* [Work to be completed] Below are records with pictures. Reproduce exactly the lines from the line with "[0:14.57-0:16.97]" to the line with "[00:00:01.87]", inclusive, and leave each picture out.

(Records for this task)

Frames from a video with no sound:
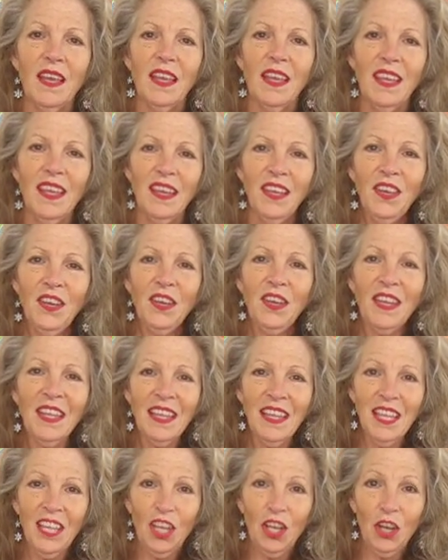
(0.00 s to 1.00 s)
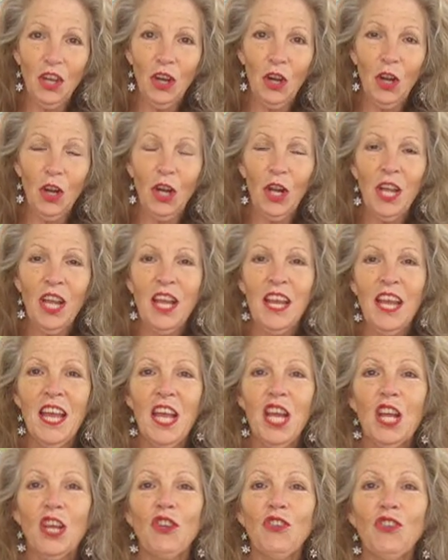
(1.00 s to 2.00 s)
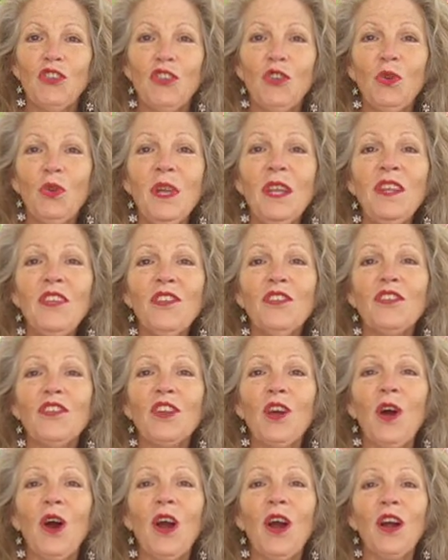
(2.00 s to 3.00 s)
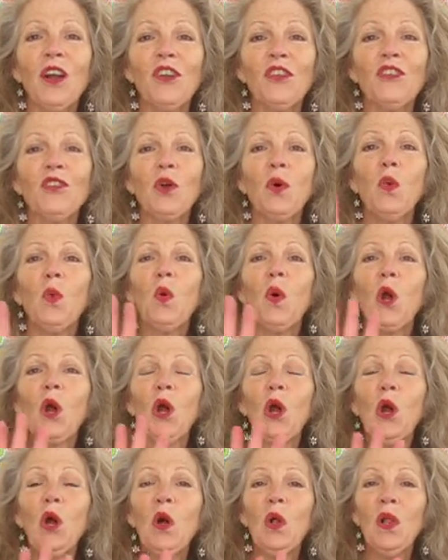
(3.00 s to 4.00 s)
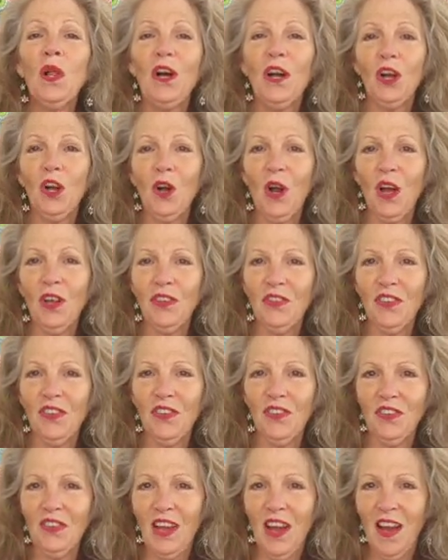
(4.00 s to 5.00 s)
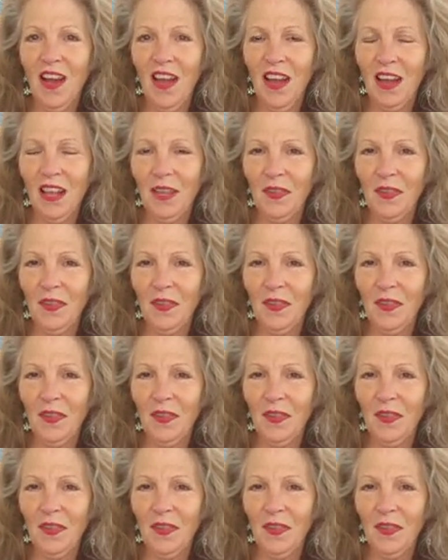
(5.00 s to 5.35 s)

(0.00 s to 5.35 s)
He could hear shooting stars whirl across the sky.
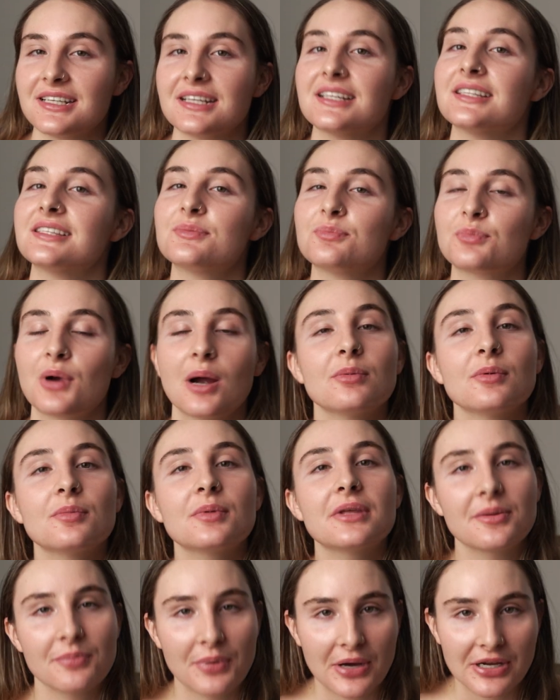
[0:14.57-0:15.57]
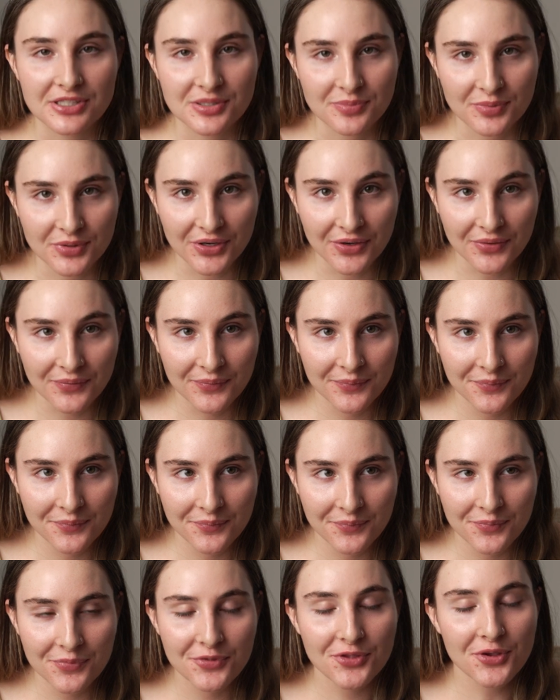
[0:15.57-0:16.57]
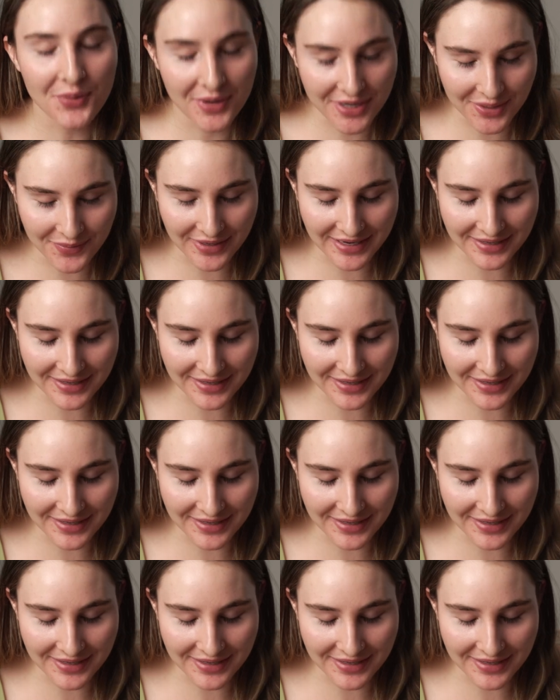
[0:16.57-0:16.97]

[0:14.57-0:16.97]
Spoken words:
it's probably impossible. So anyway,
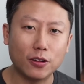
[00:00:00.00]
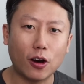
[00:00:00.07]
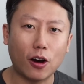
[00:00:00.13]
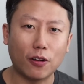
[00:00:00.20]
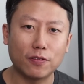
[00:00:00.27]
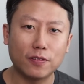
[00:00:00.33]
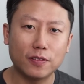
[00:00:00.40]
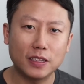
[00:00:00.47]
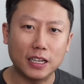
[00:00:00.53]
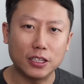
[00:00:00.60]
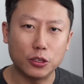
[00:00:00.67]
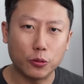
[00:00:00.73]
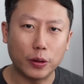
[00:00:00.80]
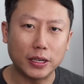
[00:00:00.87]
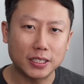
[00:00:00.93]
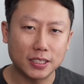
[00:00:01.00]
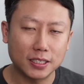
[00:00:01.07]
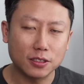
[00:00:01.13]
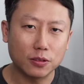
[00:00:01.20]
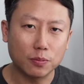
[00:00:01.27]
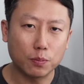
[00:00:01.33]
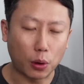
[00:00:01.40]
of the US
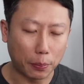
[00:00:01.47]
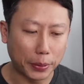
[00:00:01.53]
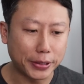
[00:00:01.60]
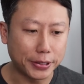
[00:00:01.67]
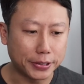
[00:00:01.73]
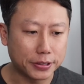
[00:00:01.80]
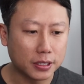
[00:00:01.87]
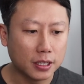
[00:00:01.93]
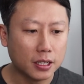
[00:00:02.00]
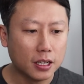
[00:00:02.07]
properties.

(End Records for this task)

* [Response box]
[0:14.57-0:16.97]
Spoken words:
it's probably impossible. So anyway,
[00:00:00.00]
[00:00:00.07]
[00:00:00.13]
[00:00:00.20]
[00:00:00.27]
[00:00:00.33]
[00:00:00.40]
[00:00:00.47]
[00:00:00.53]
[00:00:00.60]
[00:00:00.67]
[00:00:00.73]
[00:00:00.80]
[00:00:00.87]
[00:00:00.93]
[00:00:01.00]
[00:00:01.07]
[00:00:01.13]
[00:00:01.20]
[00:00:01.27]
[00:00:01.33]
[00:00:01.40]
of the US
[00:00:01.47]
[00:00:01.53]
[00:00:01.60]
[00:00:01.67]
[00:00:01.73]
[00:00:01.80]
[00:00:01.87]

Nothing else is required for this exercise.